• TASK OBJECTIVE: The records below must be output exactly, without pictures.

• RECORDS SUPPLIED:

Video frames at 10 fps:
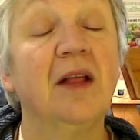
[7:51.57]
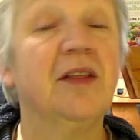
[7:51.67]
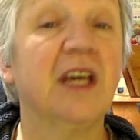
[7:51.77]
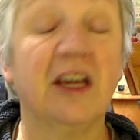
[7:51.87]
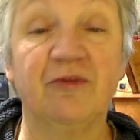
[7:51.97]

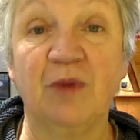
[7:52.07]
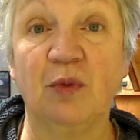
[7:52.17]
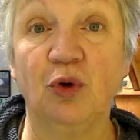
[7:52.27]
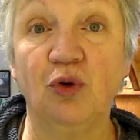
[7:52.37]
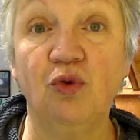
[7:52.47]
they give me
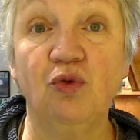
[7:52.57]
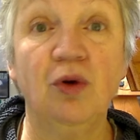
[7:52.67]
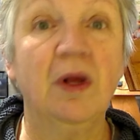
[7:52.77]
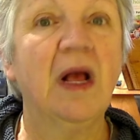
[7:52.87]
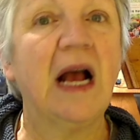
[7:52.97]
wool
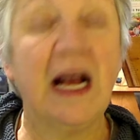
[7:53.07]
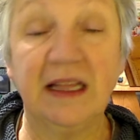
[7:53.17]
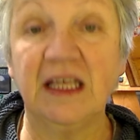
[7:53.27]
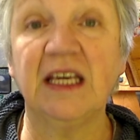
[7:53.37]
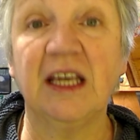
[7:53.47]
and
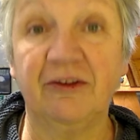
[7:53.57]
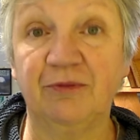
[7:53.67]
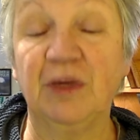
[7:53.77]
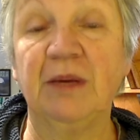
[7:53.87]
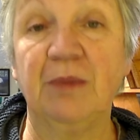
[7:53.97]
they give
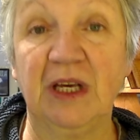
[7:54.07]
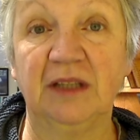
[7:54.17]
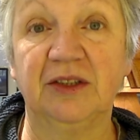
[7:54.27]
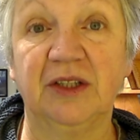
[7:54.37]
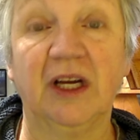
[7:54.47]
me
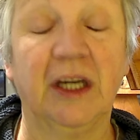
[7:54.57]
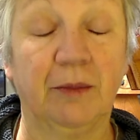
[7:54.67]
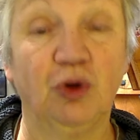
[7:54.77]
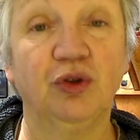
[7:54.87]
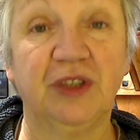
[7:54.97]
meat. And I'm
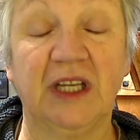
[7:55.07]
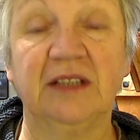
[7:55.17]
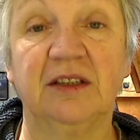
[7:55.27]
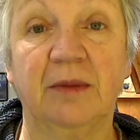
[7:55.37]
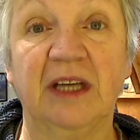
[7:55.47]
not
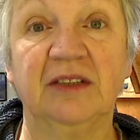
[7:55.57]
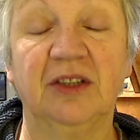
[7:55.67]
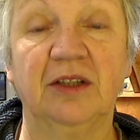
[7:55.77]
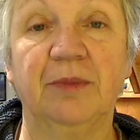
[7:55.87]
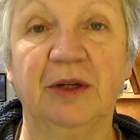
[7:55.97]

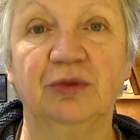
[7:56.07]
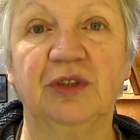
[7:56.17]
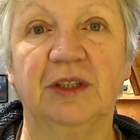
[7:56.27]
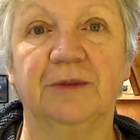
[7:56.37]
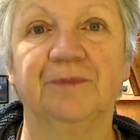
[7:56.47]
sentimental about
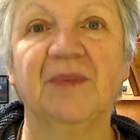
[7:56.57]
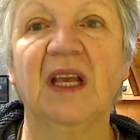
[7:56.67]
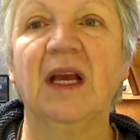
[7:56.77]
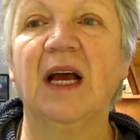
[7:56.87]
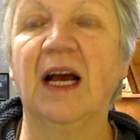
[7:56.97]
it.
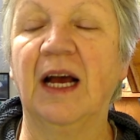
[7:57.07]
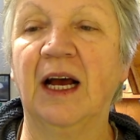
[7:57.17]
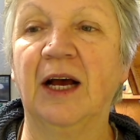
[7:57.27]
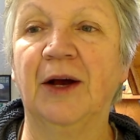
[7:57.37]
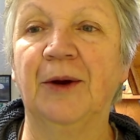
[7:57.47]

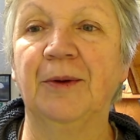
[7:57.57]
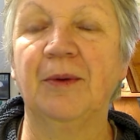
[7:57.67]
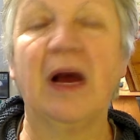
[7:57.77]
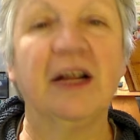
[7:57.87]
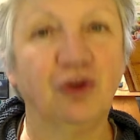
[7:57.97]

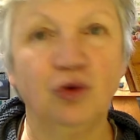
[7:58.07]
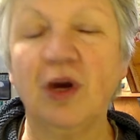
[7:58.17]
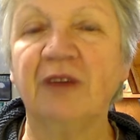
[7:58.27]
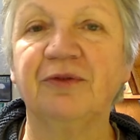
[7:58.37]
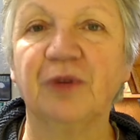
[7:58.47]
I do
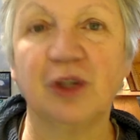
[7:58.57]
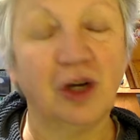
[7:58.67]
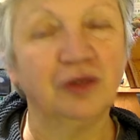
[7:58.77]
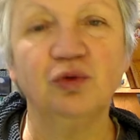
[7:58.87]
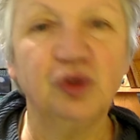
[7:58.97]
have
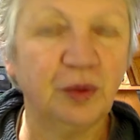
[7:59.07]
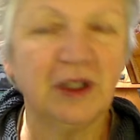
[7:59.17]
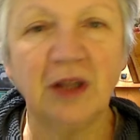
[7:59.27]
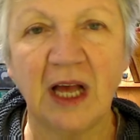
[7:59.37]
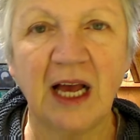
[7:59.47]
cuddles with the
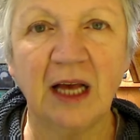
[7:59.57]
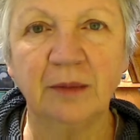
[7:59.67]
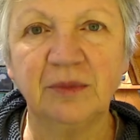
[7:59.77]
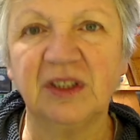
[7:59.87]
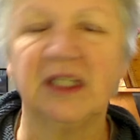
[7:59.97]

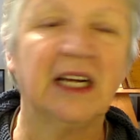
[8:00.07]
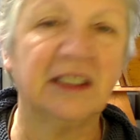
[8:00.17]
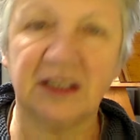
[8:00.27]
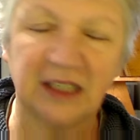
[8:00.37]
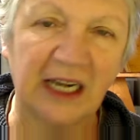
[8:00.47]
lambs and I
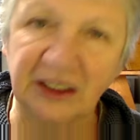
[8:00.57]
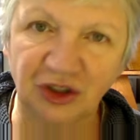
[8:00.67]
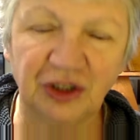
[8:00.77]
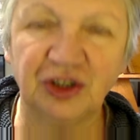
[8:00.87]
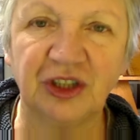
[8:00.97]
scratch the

• RESULT:
Video frames at 10 fps:
[7:51.57]
[7:51.67]
[7:51.77]
[7:51.87]
[7:51.97]

[7:52.07]
[7:52.17]
[7:52.27]
[7:52.37]
[7:52.47]
they give me
[7:52.57]
[7:52.67]
[7:52.77]
[7:52.87]
[7:52.97]
wool
[7:53.07]
[7:53.17]
[7:53.27]
[7:53.37]
[7:53.47]
and
[7:53.57]
[7:53.67]
[7:53.77]
[7:53.87]
[7:53.97]
they give
[7:54.07]
[7:54.17]
[7:54.27]
[7:54.37]
[7:54.47]
me
[7:54.57]
[7:54.67]
[7:54.77]
[7:54.87]
[7:54.97]
meat. And I'm
[7:55.07]
[7:55.17]
[7:55.27]
[7:55.37]
[7:55.47]
not
[7:55.57]
[7:55.67]
[7:55.77]
[7:55.87]
[7:55.97]

[7:56.07]
[7:56.17]
[7:56.27]
[7:56.37]
[7:56.47]
sentimental about
[7:56.57]
[7:56.67]
[7:56.77]
[7:56.87]
[7:56.97]
it.
[7:57.07]
[7:57.17]
[7:57.27]
[7:57.37]
[7:57.47]

[7:57.57]
[7:57.67]
[7:57.77]
[7:57.87]
[7:57.97]

[7:58.07]
[7:58.17]
[7:58.27]
[7:58.37]
[7:58.47]
I do
[7:58.57]
[7:58.67]
[7:58.77]
[7:58.87]
[7:58.97]
have
[7:59.07]
[7:59.17]
[7:59.27]
[7:59.37]
[7:59.47]
cuddles with the
[7:59.57]
[7:59.67]
[7:59.77]
[7:59.87]
[7:59.97]

[8:00.07]
[8:00.17]
[8:00.27]
[8:00.37]
[8:00.47]
lambs and I
[8:00.57]
[8:00.67]
[8:00.77]
[8:00.87]
[8:00.97]
scratch the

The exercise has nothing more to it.